# [THE INPUT]
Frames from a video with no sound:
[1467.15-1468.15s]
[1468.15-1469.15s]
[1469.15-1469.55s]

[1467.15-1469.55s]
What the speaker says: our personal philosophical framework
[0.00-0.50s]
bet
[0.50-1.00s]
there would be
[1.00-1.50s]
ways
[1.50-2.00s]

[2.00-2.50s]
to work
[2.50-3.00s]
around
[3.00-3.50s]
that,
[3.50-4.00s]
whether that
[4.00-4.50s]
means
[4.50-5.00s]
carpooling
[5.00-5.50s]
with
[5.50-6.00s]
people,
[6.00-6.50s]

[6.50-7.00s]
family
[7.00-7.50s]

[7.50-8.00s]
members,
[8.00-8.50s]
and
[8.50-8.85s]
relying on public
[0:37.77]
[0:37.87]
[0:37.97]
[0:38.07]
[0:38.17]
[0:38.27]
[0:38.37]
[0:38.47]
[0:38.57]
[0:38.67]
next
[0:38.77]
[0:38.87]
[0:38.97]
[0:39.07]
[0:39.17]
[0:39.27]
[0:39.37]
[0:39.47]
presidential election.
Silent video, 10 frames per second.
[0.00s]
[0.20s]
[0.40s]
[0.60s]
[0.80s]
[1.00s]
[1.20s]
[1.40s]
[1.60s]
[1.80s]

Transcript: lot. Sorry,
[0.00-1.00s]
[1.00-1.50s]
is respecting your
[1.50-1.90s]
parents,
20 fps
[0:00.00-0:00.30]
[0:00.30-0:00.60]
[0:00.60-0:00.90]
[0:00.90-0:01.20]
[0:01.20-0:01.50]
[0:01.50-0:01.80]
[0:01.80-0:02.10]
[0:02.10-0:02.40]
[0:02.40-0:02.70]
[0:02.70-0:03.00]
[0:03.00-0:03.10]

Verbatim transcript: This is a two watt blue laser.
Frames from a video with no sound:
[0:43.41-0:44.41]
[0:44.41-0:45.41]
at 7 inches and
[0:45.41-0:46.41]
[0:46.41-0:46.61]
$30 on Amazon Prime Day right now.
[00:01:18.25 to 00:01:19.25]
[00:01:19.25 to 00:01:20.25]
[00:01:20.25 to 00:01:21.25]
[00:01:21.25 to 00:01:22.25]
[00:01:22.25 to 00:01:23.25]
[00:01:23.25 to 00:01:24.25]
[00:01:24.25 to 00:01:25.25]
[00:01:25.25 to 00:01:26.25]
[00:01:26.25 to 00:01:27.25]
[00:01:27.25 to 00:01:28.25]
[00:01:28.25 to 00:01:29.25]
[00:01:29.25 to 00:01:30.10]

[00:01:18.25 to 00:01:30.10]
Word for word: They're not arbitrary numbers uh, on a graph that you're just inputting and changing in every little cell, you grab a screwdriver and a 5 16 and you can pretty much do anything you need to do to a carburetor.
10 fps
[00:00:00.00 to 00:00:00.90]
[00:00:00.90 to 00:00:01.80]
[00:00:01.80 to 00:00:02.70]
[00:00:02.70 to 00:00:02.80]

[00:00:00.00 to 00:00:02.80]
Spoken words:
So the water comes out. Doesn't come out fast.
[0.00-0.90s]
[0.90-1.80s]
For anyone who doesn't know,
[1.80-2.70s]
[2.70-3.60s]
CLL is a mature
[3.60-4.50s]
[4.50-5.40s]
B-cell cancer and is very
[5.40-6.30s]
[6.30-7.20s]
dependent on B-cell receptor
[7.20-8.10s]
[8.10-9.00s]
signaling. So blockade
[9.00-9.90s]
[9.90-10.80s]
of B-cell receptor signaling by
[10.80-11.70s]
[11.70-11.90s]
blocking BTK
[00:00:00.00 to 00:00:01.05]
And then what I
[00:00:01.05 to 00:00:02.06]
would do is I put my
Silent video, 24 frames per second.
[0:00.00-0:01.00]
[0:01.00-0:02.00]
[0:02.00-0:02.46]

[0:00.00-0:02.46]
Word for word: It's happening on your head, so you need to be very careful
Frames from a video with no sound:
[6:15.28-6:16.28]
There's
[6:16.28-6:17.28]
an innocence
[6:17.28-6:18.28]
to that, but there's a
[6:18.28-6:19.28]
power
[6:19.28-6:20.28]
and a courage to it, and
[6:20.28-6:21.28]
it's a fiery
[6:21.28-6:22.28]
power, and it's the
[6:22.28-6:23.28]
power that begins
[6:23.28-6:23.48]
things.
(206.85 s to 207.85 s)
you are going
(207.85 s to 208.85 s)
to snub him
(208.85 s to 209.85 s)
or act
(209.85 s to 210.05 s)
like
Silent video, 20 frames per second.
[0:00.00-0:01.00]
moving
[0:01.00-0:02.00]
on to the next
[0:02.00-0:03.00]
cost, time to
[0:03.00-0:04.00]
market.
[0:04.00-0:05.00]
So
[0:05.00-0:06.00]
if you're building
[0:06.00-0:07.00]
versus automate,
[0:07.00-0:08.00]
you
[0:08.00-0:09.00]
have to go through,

# [PROBLEM]
Your task for the entries above: copy exactly the span starting with the line with "[1467.15-1469.55s]" and going on through the line with "[1.80-2.70s]", both lines included, and nothing else.

# [SOLUTION FOR THIS TASK]
[1467.15-1469.55s]
What the speaker says: our personal philosophical framework
[0.00-0.50s]
bet
[0.50-1.00s]
there would be
[1.00-1.50s]
ways
[1.50-2.00s]

[2.00-2.50s]
to work
[2.50-3.00s]
around
[3.00-3.50s]
that,
[3.50-4.00s]
whether that
[4.00-4.50s]
means
[4.50-5.00s]
carpooling
[5.00-5.50s]
with
[5.50-6.00s]
people,
[6.00-6.50s]

[6.50-7.00s]
family
[7.00-7.50s]

[7.50-8.00s]
members,
[8.00-8.50s]
and
[8.50-8.85s]
relying on public
[0:37.77]
[0:37.87]
[0:37.97]
[0:38.07]
[0:38.17]
[0:38.27]
[0:38.37]
[0:38.47]
[0:38.57]
[0:38.67]
next
[0:38.77]
[0:38.87]
[0:38.97]
[0:39.07]
[0:39.17]
[0:39.27]
[0:39.37]
[0:39.47]
presidential election.
Silent video, 10 frames per second.
[0.00s]
[0.20s]
[0.40s]
[0.60s]
[0.80s]
[1.00s]
[1.20s]
[1.40s]
[1.60s]
[1.80s]

Transcript: lot. Sorry,
[0.00-1.00s]
[1.00-1.50s]
is respecting your
[1.50-1.90s]
parents,
20 fps
[0:00.00-0:00.30]
[0:00.30-0:00.60]
[0:00.60-0:00.90]
[0:00.90-0:01.20]
[0:01.20-0:01.50]
[0:01.50-0:01.80]
[0:01.80-0:02.10]
[0:02.10-0:02.40]
[0:02.40-0:02.70]
[0:02.70-0:03.00]
[0:03.00-0:03.10]

Verbatim transcript: This is a two watt blue laser.
Frames from a video with no sound:
[0:43.41-0:44.41]
[0:44.41-0:45.41]
at 7 inches and
[0:45.41-0:46.41]
[0:46.41-0:46.61]
$30 on Amazon Prime Day right now.
[00:01:18.25 to 00:01:19.25]
[00:01:19.25 to 00:01:20.25]
[00:01:20.25 to 00:01:21.25]
[00:01:21.25 to 00:01:22.25]
[00:01:22.25 to 00:01:23.25]
[00:01:23.25 to 00:01:24.25]
[00:01:24.25 to 00:01:25.25]
[00:01:25.25 to 00:01:26.25]
[00:01:26.25 to 00:01:27.25]
[00:01:27.25 to 00:01:28.25]
[00:01:28.25 to 00:01:29.25]
[00:01:29.25 to 00:01:30.10]

[00:01:18.25 to 00:01:30.10]
Word for word: They're not arbitrary numbers uh, on a graph that you're just inputting and changing in every little cell, you grab a screwdriver and a 5 16 and you can pretty much do anything you need to do to a carburetor.
10 fps
[00:00:00.00 to 00:00:00.90]
[00:00:00.90 to 00:00:01.80]
[00:00:01.80 to 00:00:02.70]
[00:00:02.70 to 00:00:02.80]

[00:00:00.00 to 00:00:02.80]
Spoken words:
So the water comes out. Doesn't come out fast.
[0.00-0.90s]
[0.90-1.80s]
For anyone who doesn't know,
[1.80-2.70s]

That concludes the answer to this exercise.